*Instructions for the task*: Each line from the one containing "Verbatim transcript: eyes and he see a figure" to the end of the material below is to be restated exactly, with pictures skipped.

*Data for this task*:

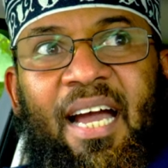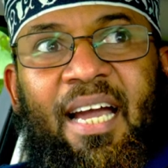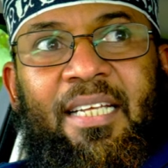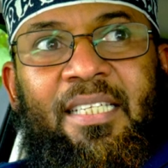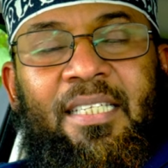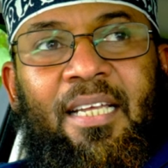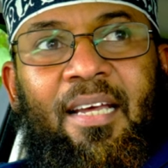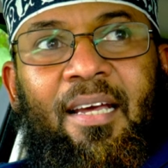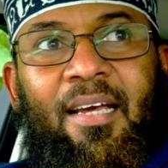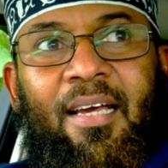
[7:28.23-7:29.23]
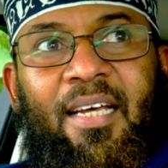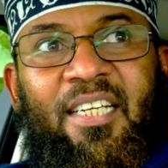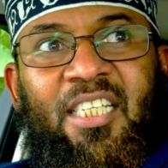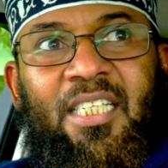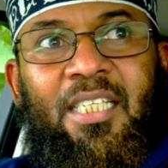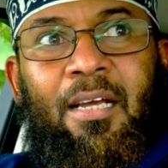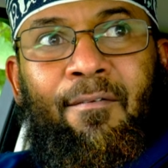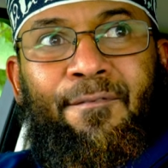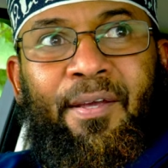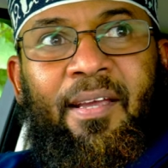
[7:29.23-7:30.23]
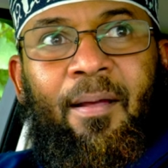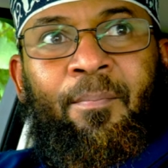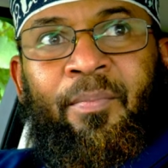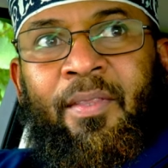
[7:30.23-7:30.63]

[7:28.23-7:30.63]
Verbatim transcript: eyes and he see a figure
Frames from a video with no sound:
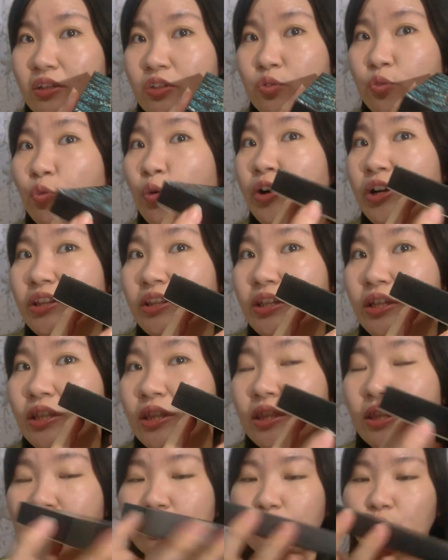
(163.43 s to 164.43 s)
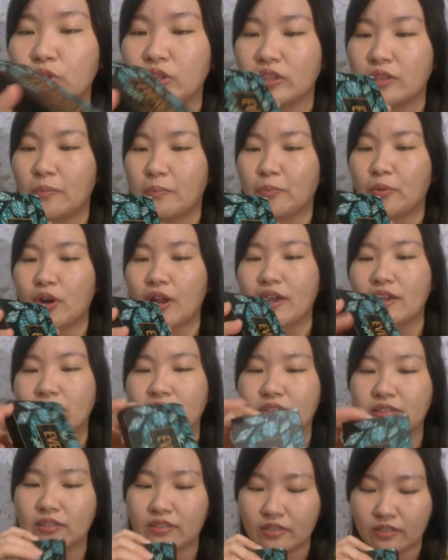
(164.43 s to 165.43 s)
is worth it with the price.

*Answer box*:
Verbatim transcript: eyes and he see a figure
Frames from a video with no sound:
(163.43 s to 164.43 s)
(164.43 s to 165.43 s)
is worth it with the price.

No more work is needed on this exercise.